WORK TASK
For the records that follow, restate each one word for word and leave the images behind.

[EXERCISE MATERIALS — start]

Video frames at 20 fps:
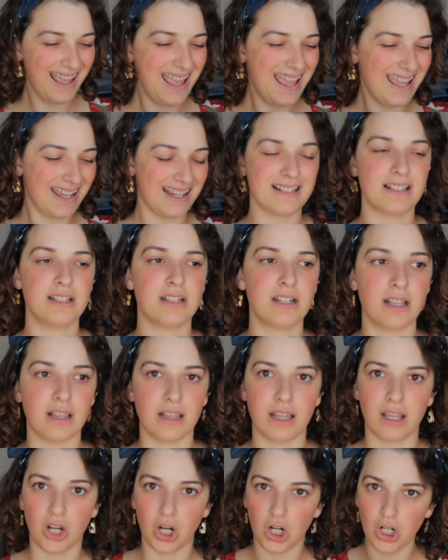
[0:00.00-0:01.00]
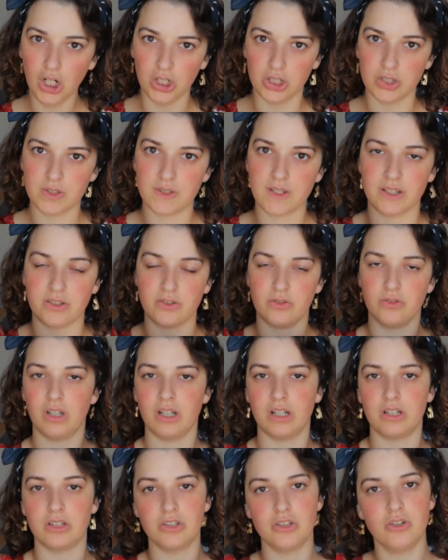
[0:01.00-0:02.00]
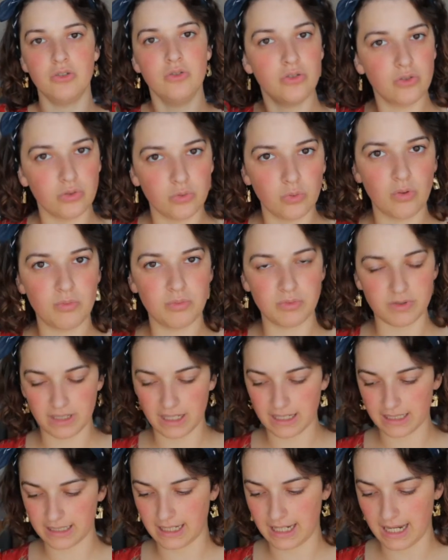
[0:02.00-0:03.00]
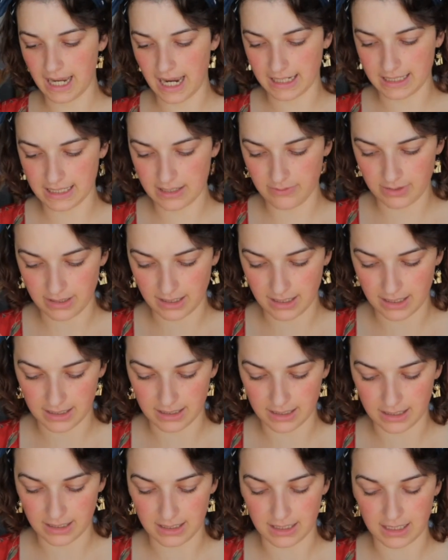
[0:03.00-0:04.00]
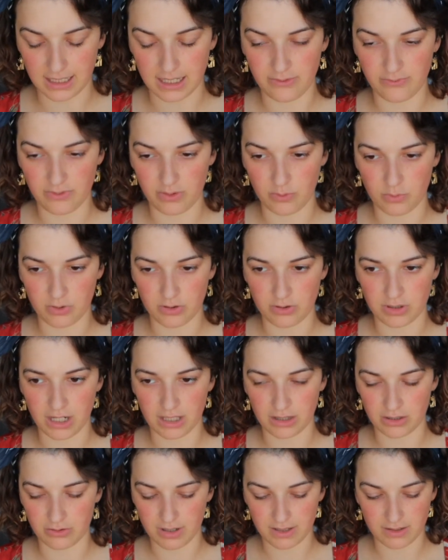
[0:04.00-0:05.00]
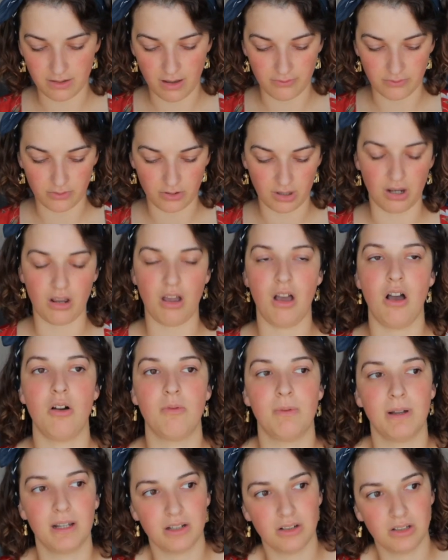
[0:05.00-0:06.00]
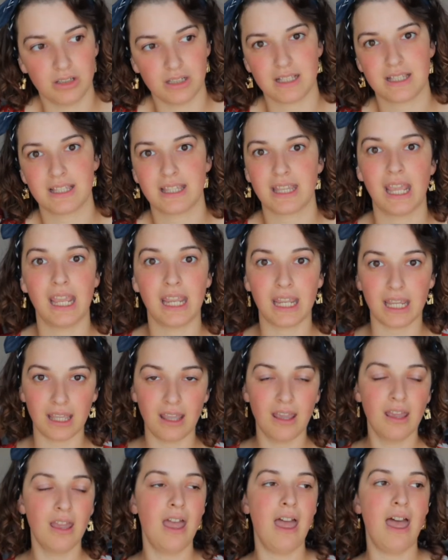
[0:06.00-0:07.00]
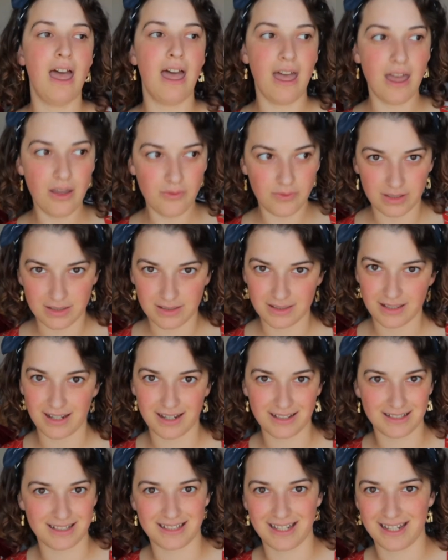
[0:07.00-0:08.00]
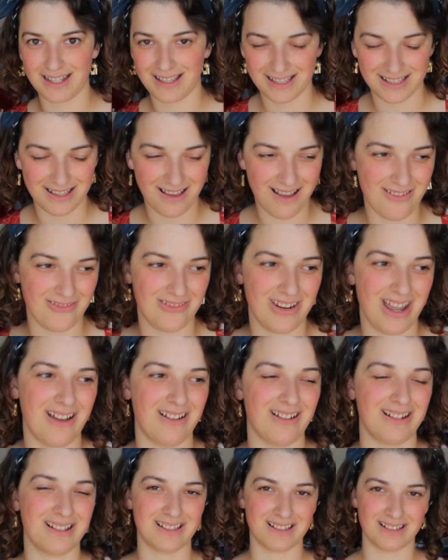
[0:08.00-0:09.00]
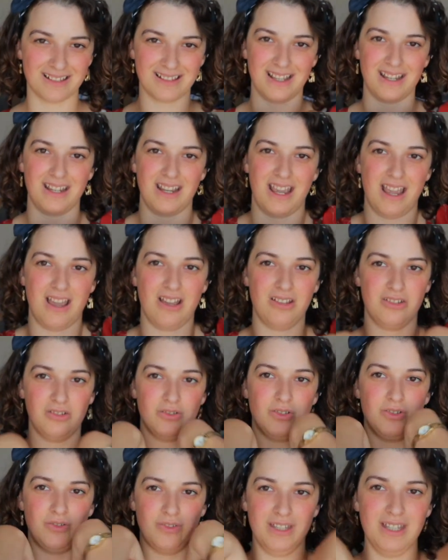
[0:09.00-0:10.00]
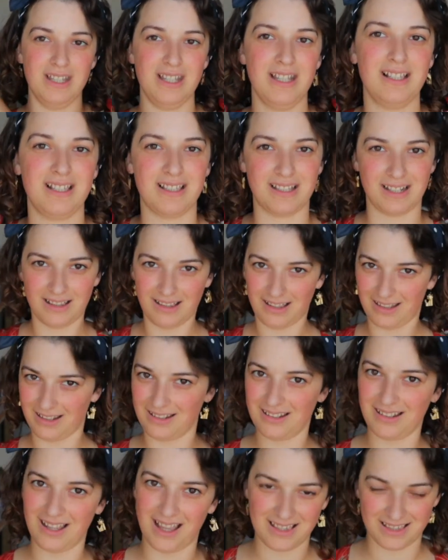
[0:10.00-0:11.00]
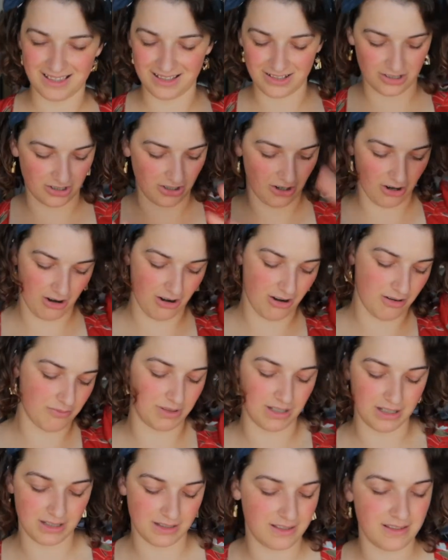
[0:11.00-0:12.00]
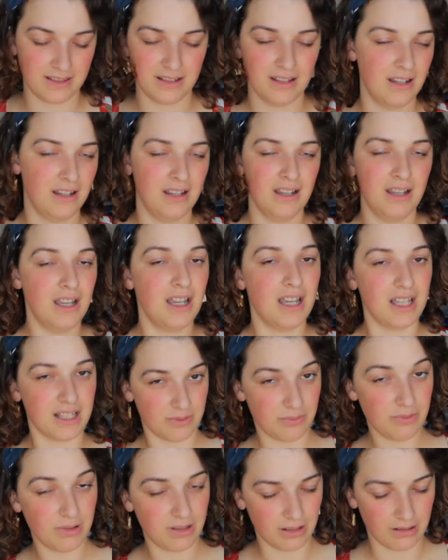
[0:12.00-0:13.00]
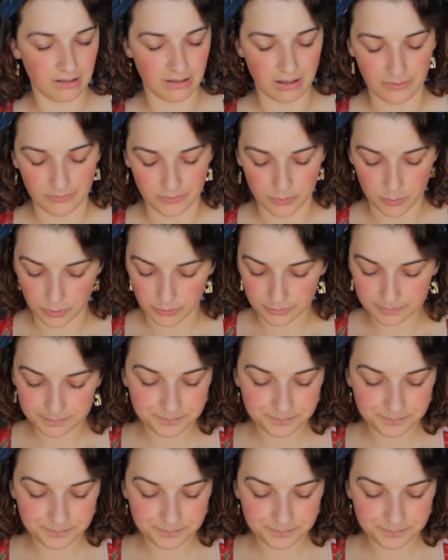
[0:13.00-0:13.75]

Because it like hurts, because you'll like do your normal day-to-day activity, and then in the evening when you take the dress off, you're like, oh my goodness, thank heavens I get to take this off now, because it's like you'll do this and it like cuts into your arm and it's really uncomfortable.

[EXERCISE MATERIALS — finish]

TASK RESPONSE
Video frames at 20 fps:
[0:00.00-0:01.00]
[0:01.00-0:02.00]
[0:02.00-0:03.00]
[0:03.00-0:04.00]
[0:04.00-0:05.00]
[0:05.00-0:06.00]
[0:06.00-0:07.00]
[0:07.00-0:08.00]
[0:08.00-0:09.00]
[0:09.00-0:10.00]
[0:10.00-0:11.00]
[0:11.00-0:12.00]
[0:12.00-0:13.00]
[0:13.00-0:13.75]

Because it like hurts, because you'll like do your normal day-to-day activity, and then in the evening when you take the dress off, you're like, oh my goodness, thank heavens I get to take this off now, because it's like you'll do this and it like cuts into your arm and it's really uncomfortable.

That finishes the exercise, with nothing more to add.